Después de comer no quisimos ir a casa, porque además de esa mañana, sólo nos habíamos besado hasta entonces.
Así que decidí llevarla a este punto de vista. Bueno, pensé que iba a llegar allí y que iba a ver a la gente. Ya que era temprano, eran alrededor de las 11, pensé que iba a ver a la gente allí. Este punto de vista es bien conocido, así que pensé que íbamos a estar atestados allí.
Cuando llegamos allí, ella vio que estaba muy oscuro. Aparqué el coche justo en el lugar donde se puede ver toda la ciudad. Ella se bajó del coche y le hablé así. Ten cuidado que hay un barranco allí, y si te caes te voy a rodar bien. Ella se rió y fue justo allí en la punta, y dijo así. Me gusta el peligro.
Bueno, estuvimos allí mucho tiempo, nadie vino, así que empezamos a besarnos en la boca fuera del coche. Yo estaba apoyado en el coche, y ella estaba frente a mí, y debido a que su vestido era muy suelto, aproveché y deslizé mi mano de su muslo a la mitad de su culo agarrando su botella que ya estaba muy mojada. Para provocar más, se subió al coche, y volvió. Cuando regresó volvió y puso mi mano justo en su botella, dando esa sonrisa astuta diciendo así. Ahora sin ropa interior.
La agarré más fuerte, la empujé al auto, y le levanté el vestido, y cuando pensé que me iba a pedir que parara, me sacó la verga, y mientras me besaba, me alisó la verga y aún así la pasó en su coño.
La dejé ir un poco, y yo con el palo ahí en el medio de la calle, la cogí de la cabeza y le hablé en el oído así. Chupa mi polla. Ella tembló por todas partes y se bajó muy lentamente. Yo estaba muy cachondo. Así que cuando ella comenzó a chupar, no tardé mucho en volverme loco para bromear.
Cuando casi estaba bromeando, la cogí, y la metí en la parte trasera del auto. Abrí la puerta del maletero, y la puse de rodillas, como si estuviera acostada. Abrió las piernas y con el dedo me llamó y me habló así: "Fócame como una perra". Prendí mi palo en la entrada de su botella, haciendo que la cabeza del palo entrara muy lentamente, haciéndola gemir y pidiéndome desesperadamente que lo pusiera todo. Pero como ella provocaba mucho, también decidí provocar.
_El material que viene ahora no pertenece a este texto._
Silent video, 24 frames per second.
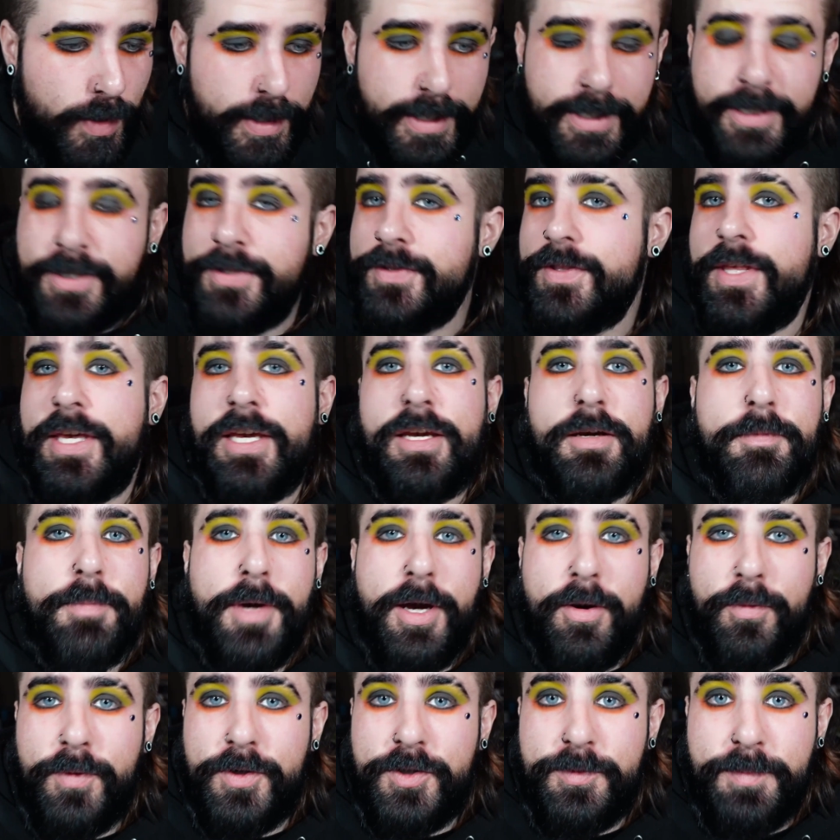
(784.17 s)
I could think
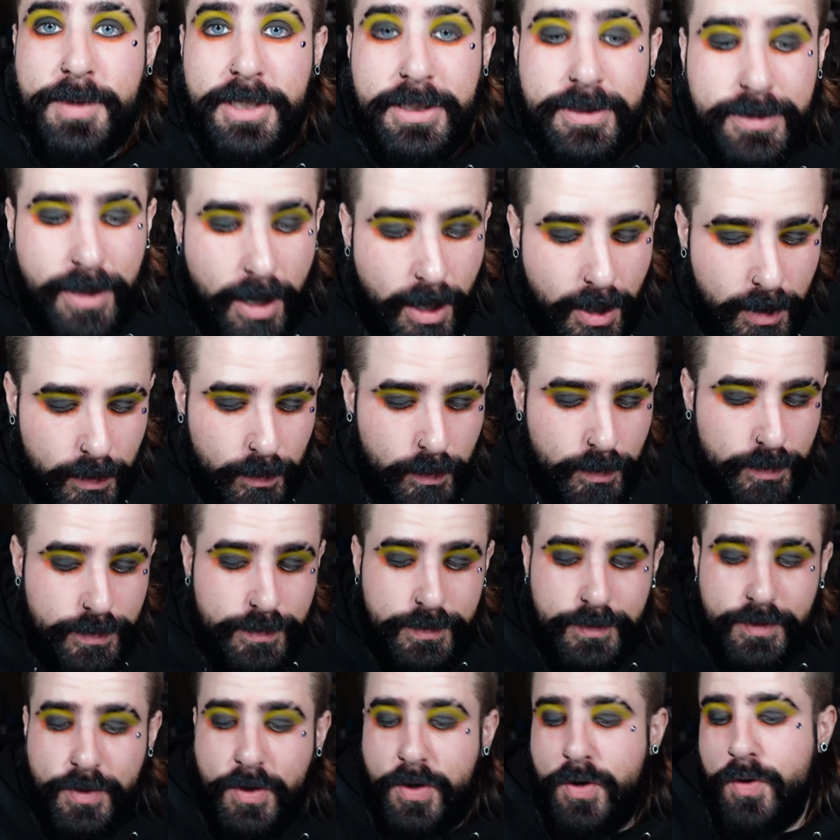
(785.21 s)
about was McDonald's,
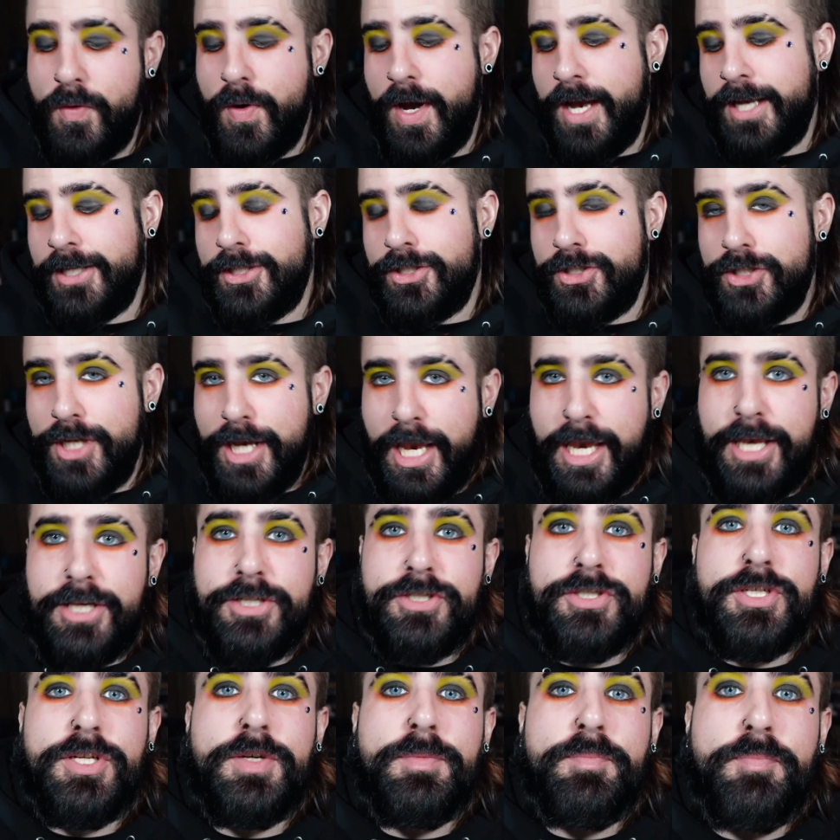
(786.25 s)
so I
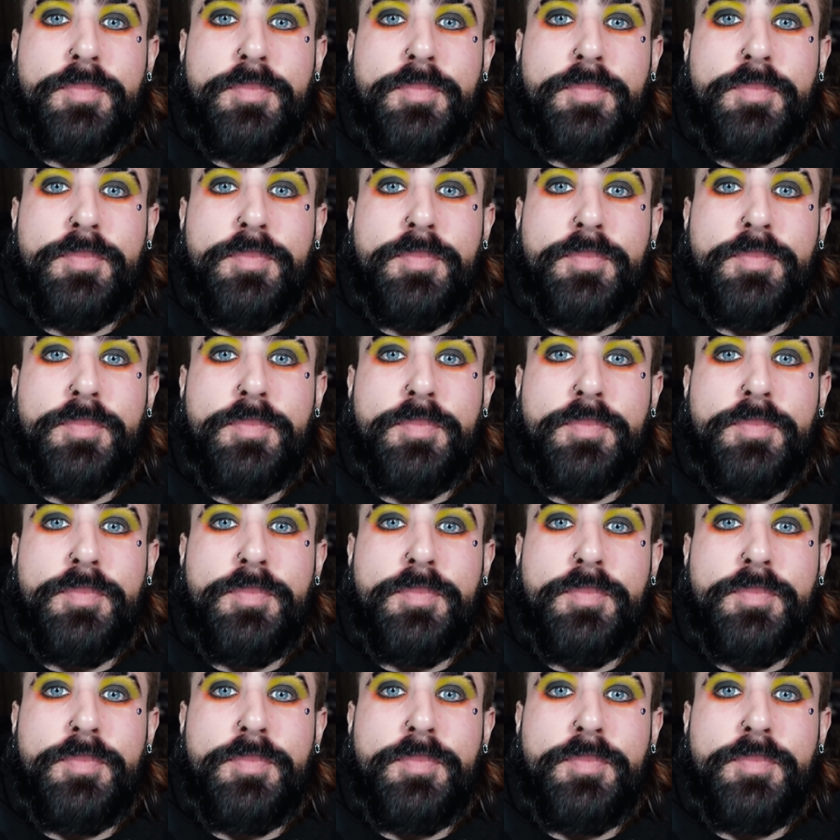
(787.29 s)
changed it,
Cuando no pudo más, me lo puse todo a la vez. Fue tan intenso que le di un par de tiros en el coño y terminó riendo. Pero se rió fuerte, tan fuerte que dejó mi polla toda sudada. Porque no me había reído. La puse apoyada en la puerta del equipaje como si tuviera cuatro años, y comencé a golpear su polla en su polla, se estaba debilitando, hasta el punto de no poder ponerse de pie. Cuando estaba a punto de caer en la puerta del equipaje, la tiré y la hice agacharse. Me hizo limpiar mi polla con mi boca, haciéndola chupar de esa manera linda, y no pasó mucho tiempo y comencé a verter mi polla en su cara. Durante tanto tiempo sin reír que era una polla en su cabello. Pasé su polla para darle esa cara linda, y ella tenía esa sonrisa linda, satisfactoria.
Nos metimos en el coche, y ella limpió toda la mierda con su ropa interior, y cuando nos íbamos, me pidió que tomara una foto, y dijo que iba a enviársela a algunos de sus amigos que tenía en un grupo al que le estaba diciendo eso.
La llevé a casa, la dejé, y cuando llegué a casa, me dio las gracias por hacer realidad su fantasía, y luego me envió copias de lo que sus amigas dijeron de la foto que tomó.
Bueno, eso es lo que uno de ellos dijo.
Eso es lo que dijo alguien más.
Y otro dijo que este clavo sería bueno para desgarrarla.
Bueno, salimos un par de veces más, pero eso es para otra historia.
Detalle envió algunas fotos de sí misma antes y después del papel también, y sus amigos sólo dijeron que quería terminar el día como ella lo hizo.